Assignment: If a record holds a picture, please leave the picture out and copy the rest of the record exactly.

Records from a data source:
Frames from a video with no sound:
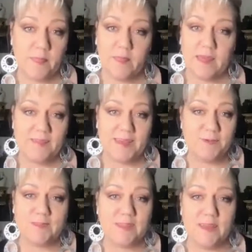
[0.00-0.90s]
that
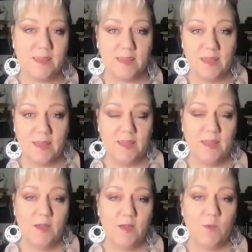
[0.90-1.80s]
was like,
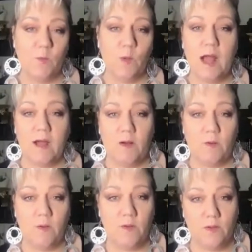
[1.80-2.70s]
wow,
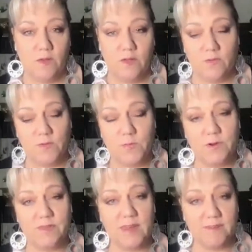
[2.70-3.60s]

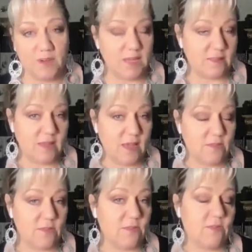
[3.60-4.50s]
sports never gets
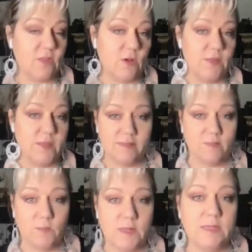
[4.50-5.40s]
canceled. So this
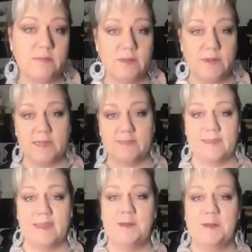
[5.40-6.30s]
is really serious,
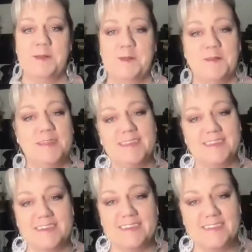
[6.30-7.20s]

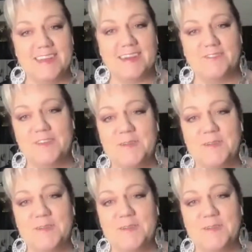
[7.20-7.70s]
serious stuff.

Reply to the exercise:
Frames from a video with no sound:
[0.00-0.90s]
that
[0.90-1.80s]
was like,
[1.80-2.70s]
wow,
[2.70-3.60s]

[3.60-4.50s]
sports never gets
[4.50-5.40s]
canceled. So this
[5.40-6.30s]
is really serious,
[6.30-7.20s]

[7.20-7.70s]
serious stuff.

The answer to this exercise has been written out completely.